The report takes note that women worked for ISIS in roles ranging from suicide bombers, spies, morality police and assassins.

They were also among “the most brutal enforcers”, according to a report by the International Center for the Study of Violent Extremism.

ISIS had all-female units; al-Khansa Battalion - made up largely of foreign women from Europe; Aumahat al-Moaminin Battalion - led by Iraqi women; and the most lethal unit - the special-operations battalion named after the Prophet Mohamed’s first wife, Khadija bint Khuwaylid.

New Yorker reports that one of the members of the most lethal unit is Mariam Naseer, a 23-year-old woman from Maldives.
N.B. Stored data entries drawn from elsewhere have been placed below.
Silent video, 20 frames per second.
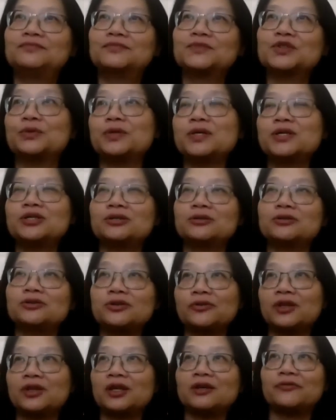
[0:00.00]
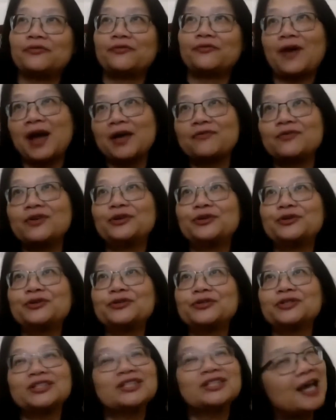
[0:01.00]
duration, do you think of 5
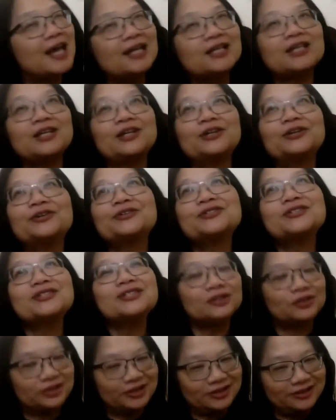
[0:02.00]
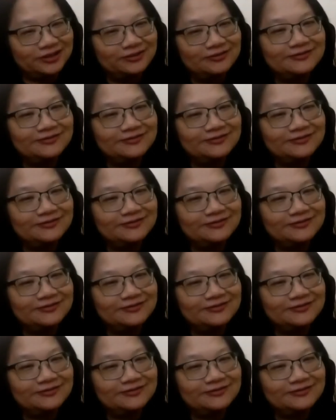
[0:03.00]
years or 10 years or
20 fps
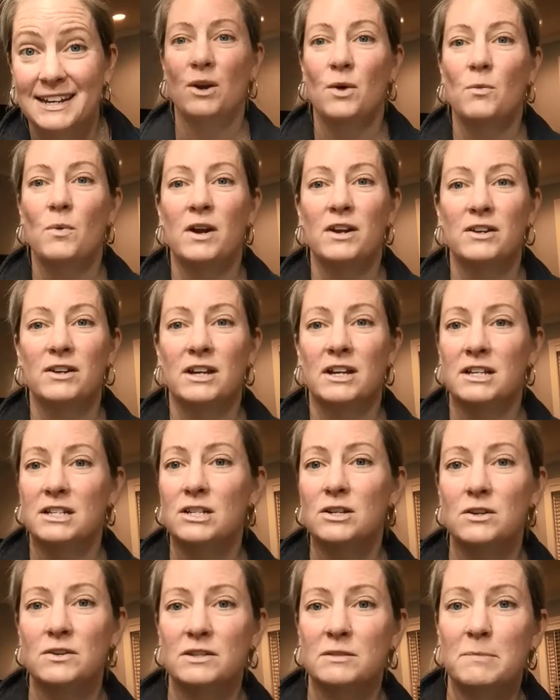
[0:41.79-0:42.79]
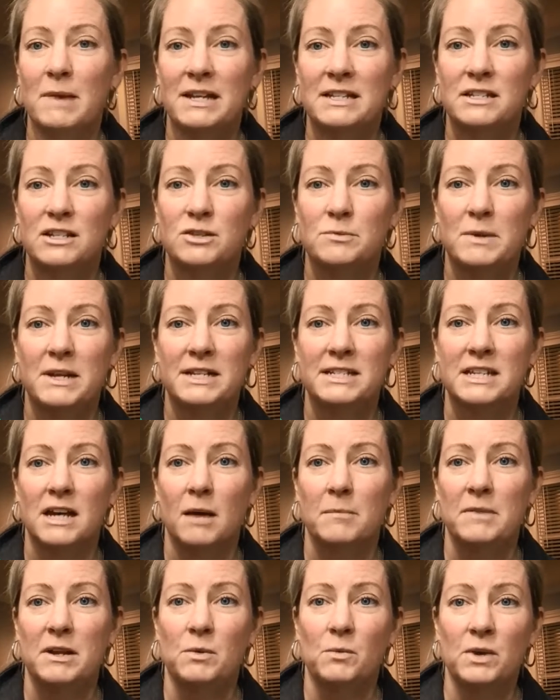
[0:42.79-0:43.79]
So what you're going to do is message me and
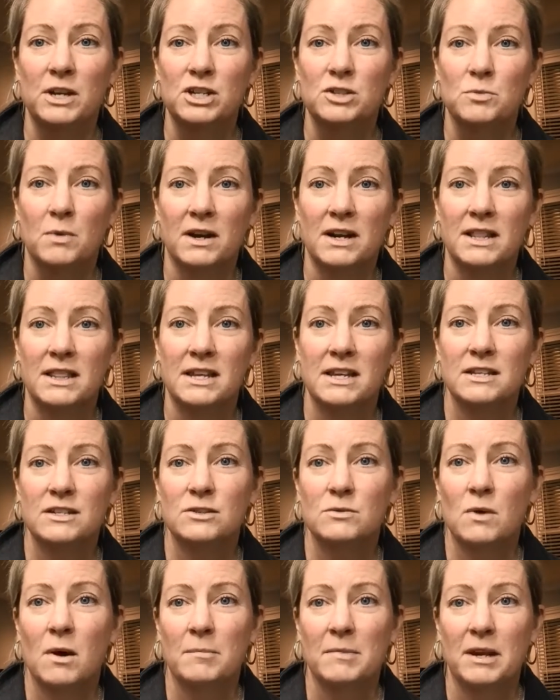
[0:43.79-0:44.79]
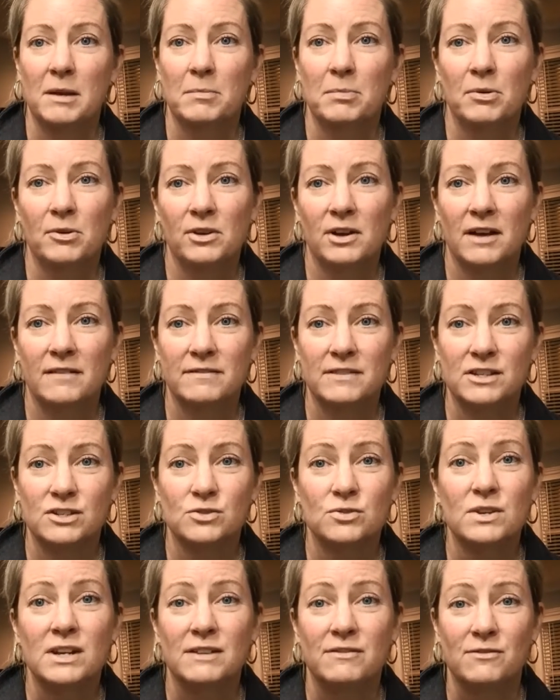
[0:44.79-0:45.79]
tell me which one of these you want me to pull off the
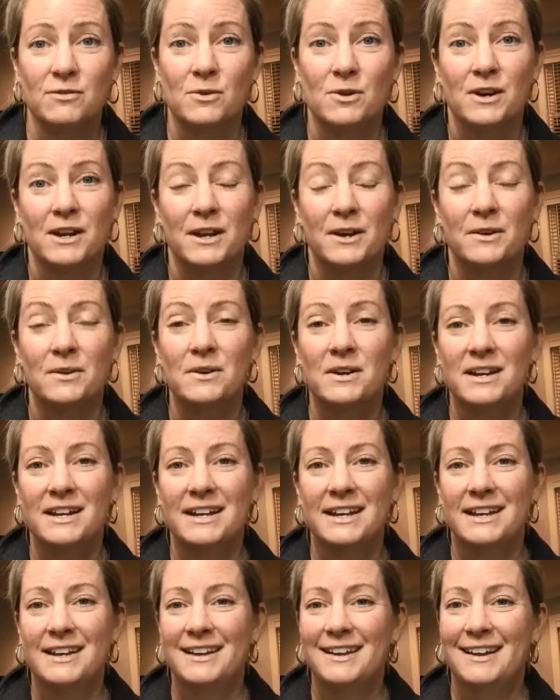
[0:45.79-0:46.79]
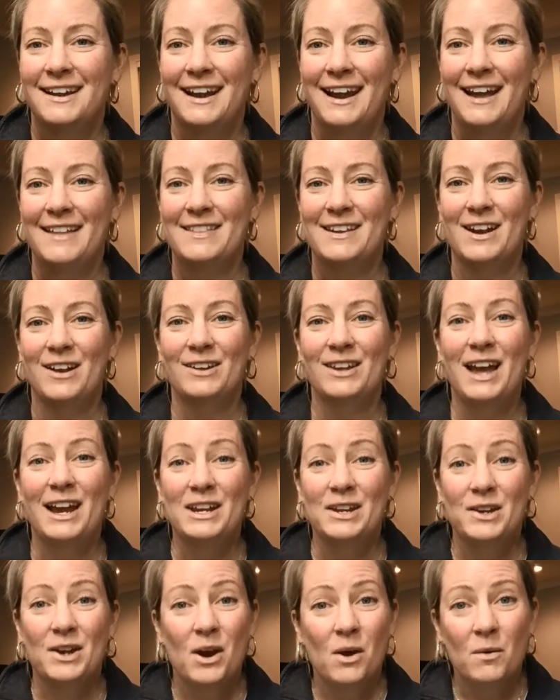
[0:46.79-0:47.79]
tree for you, and then I'll
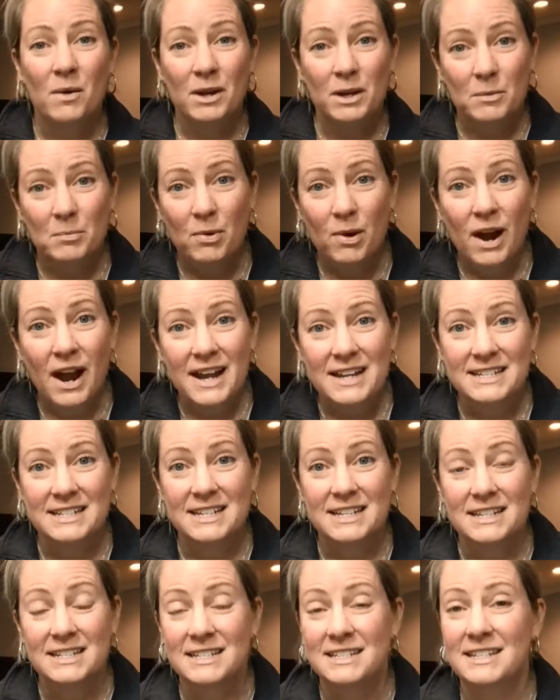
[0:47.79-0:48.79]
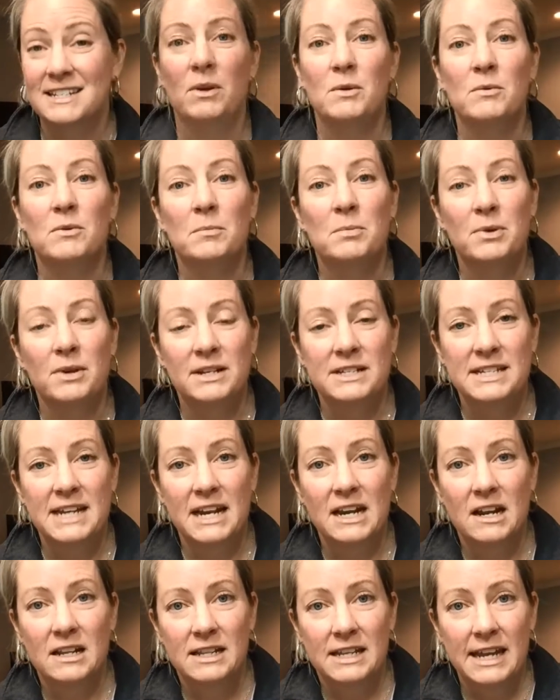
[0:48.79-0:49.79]
let you know what your prize is. We will put a
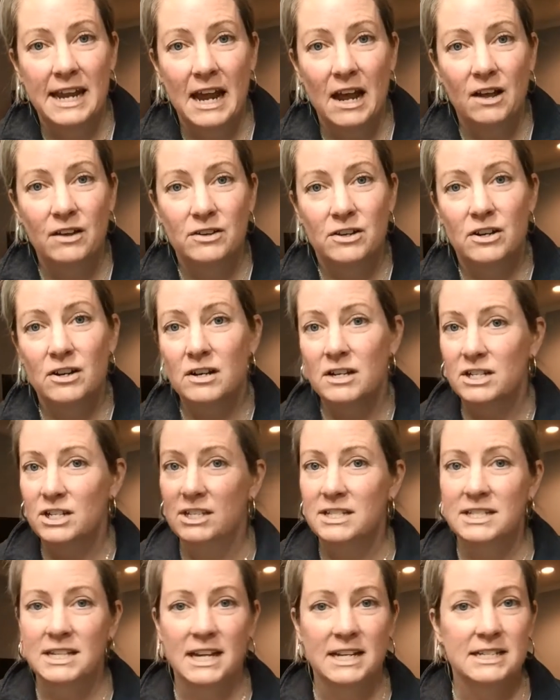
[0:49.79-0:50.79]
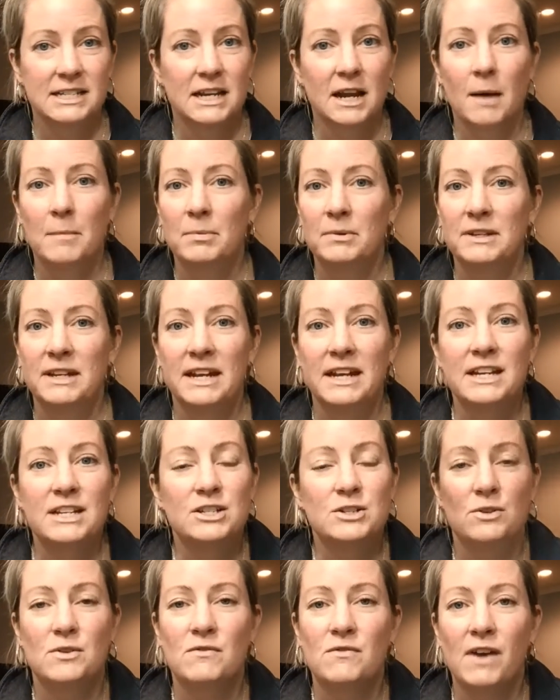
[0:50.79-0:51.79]
date on the calendar. It just takes a couple
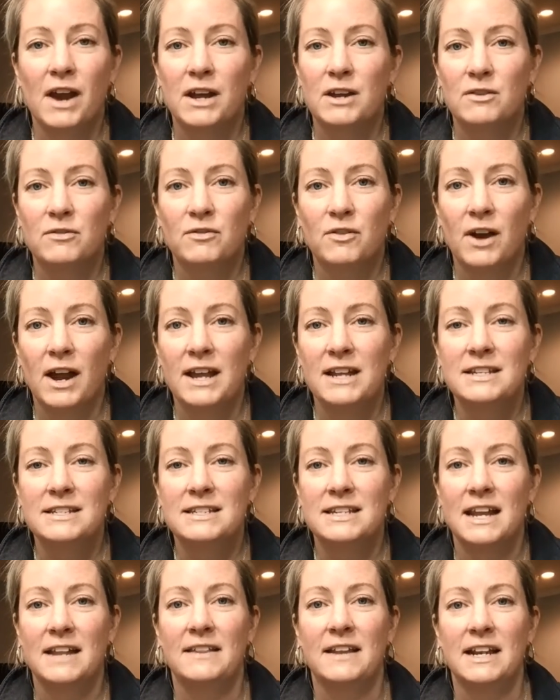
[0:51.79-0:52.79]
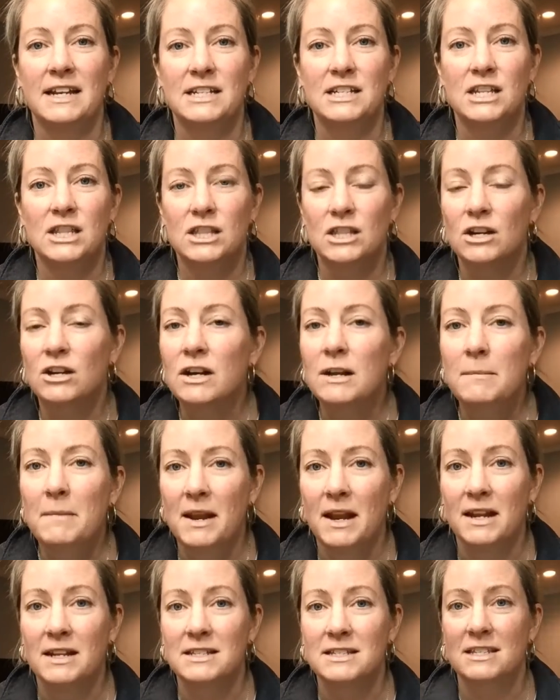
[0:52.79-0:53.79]
days. You invite your friends, and then it's thirty
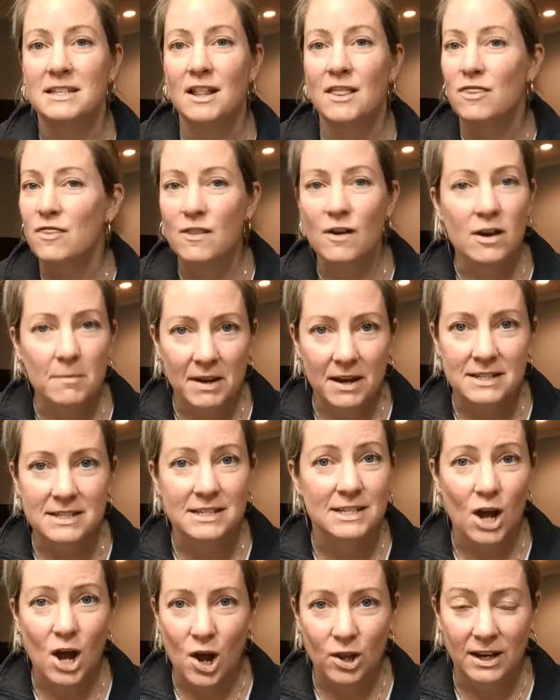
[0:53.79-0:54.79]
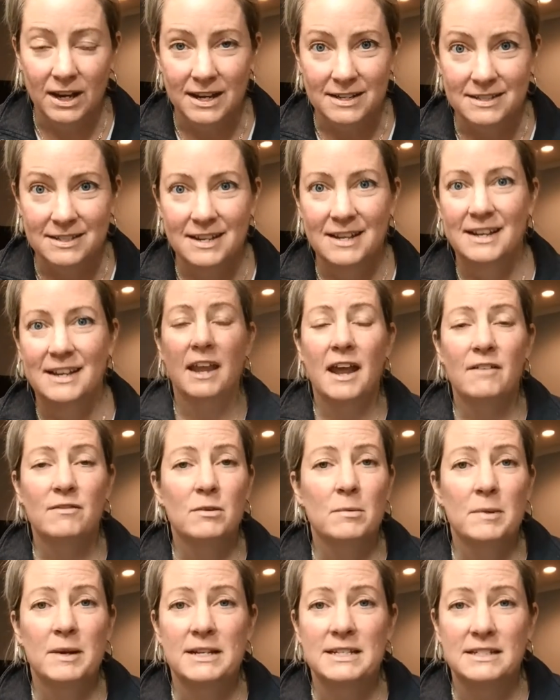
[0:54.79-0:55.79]
minutes. thirty minutes is all it is.
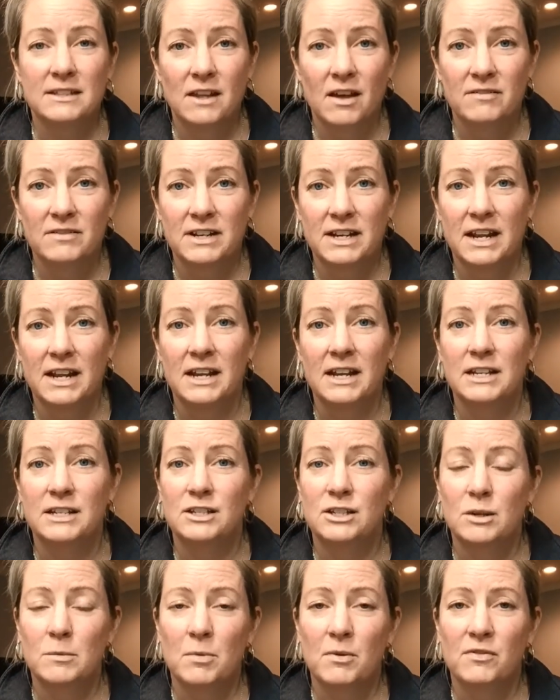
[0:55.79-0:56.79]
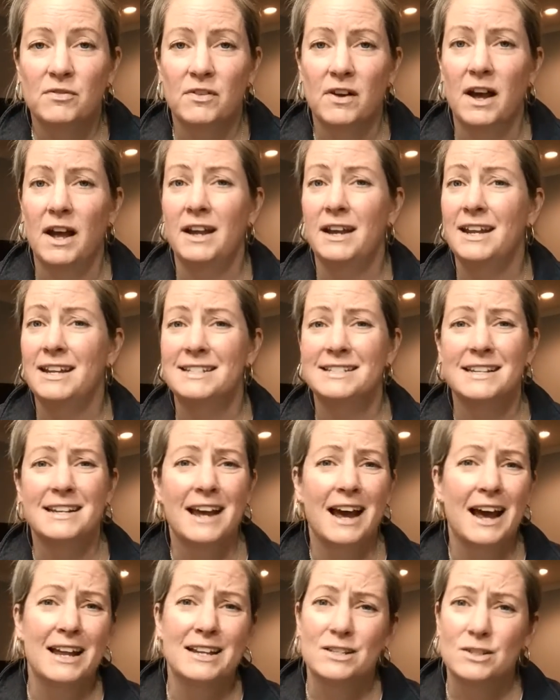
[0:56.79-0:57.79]
Everybody's loving it. It's super fun. It's
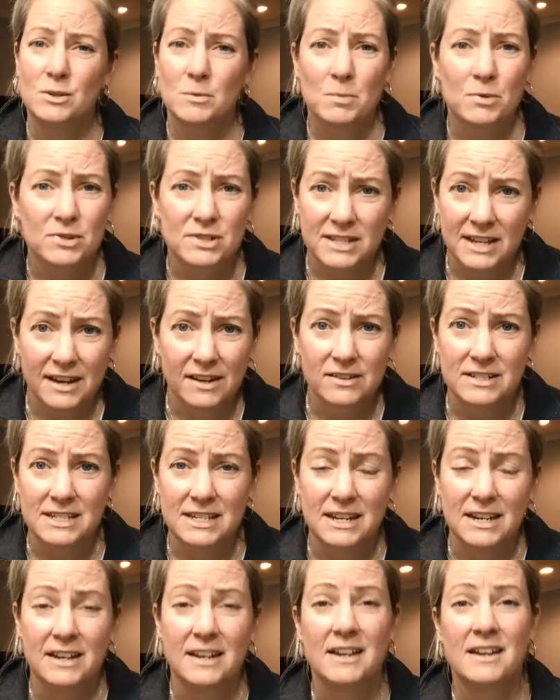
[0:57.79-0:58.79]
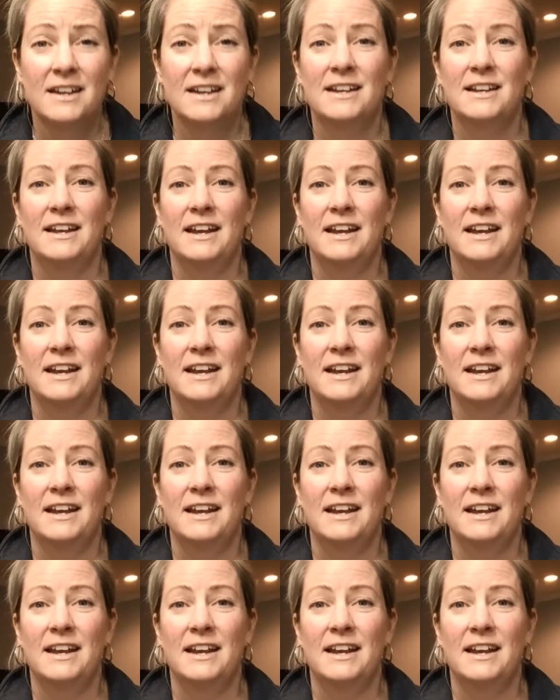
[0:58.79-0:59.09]
not super salesy.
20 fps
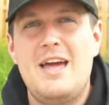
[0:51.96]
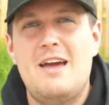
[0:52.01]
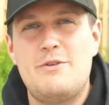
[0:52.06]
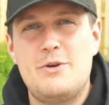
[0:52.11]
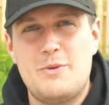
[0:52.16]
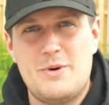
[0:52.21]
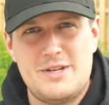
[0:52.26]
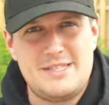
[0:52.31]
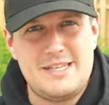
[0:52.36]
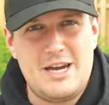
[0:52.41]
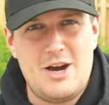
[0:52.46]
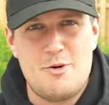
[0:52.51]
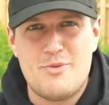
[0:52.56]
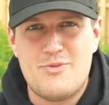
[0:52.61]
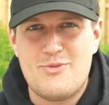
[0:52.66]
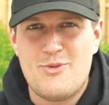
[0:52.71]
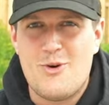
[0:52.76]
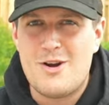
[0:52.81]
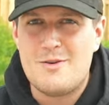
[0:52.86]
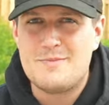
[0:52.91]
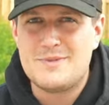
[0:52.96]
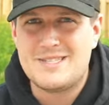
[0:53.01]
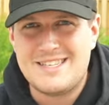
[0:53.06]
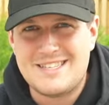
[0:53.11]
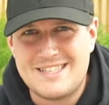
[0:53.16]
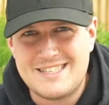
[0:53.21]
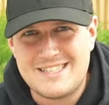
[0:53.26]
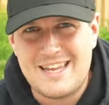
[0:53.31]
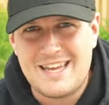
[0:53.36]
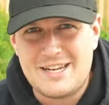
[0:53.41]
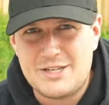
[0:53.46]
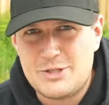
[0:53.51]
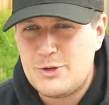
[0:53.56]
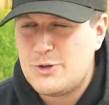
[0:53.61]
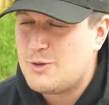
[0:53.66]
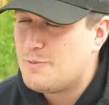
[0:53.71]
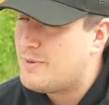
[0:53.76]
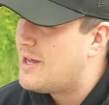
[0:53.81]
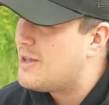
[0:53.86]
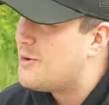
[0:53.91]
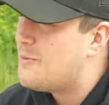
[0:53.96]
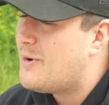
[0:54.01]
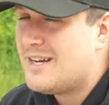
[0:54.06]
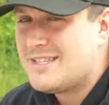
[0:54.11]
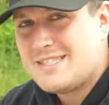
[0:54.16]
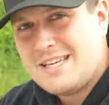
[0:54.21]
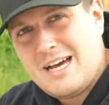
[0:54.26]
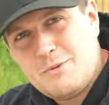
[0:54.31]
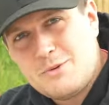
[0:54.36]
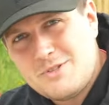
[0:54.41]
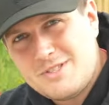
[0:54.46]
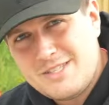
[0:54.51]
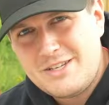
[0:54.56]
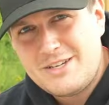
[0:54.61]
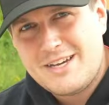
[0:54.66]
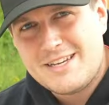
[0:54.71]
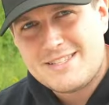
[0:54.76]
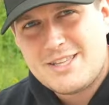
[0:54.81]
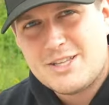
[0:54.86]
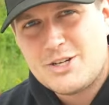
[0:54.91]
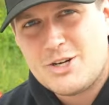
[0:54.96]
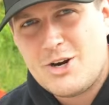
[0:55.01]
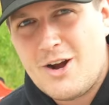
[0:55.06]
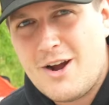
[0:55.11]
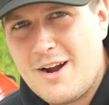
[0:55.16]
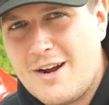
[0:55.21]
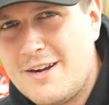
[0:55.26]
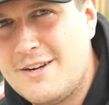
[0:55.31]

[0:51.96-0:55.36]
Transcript: If you wanna see how it performs, stay tuned, but otherwise I will see you guys in the car.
It says that she has two children from two husbands, and that her first husband was killed and that the second husband was captured.

She also acknowledged that she received military training from ISIS.

“Every man carried a gun. Every woman, too,” she told the reporter from New Yorker.

“Sun” is able to verify that the woman in question is a resident of Hithadhoo, Addu City who travelled to Syria with her first husband, Faris Zuhair three years ago.

Faris had died amid fighting in Syria, and Mariyam Naseer was soon married off to another ISIS operative.

The Maldivian government reports there are currently 60 Maldivians operating in Syria as foreign fighters for terrorist organizations; some of them women and children.

Many have died in Syria and many have asked for the Maldivian government’s assistance to return home to Maldives.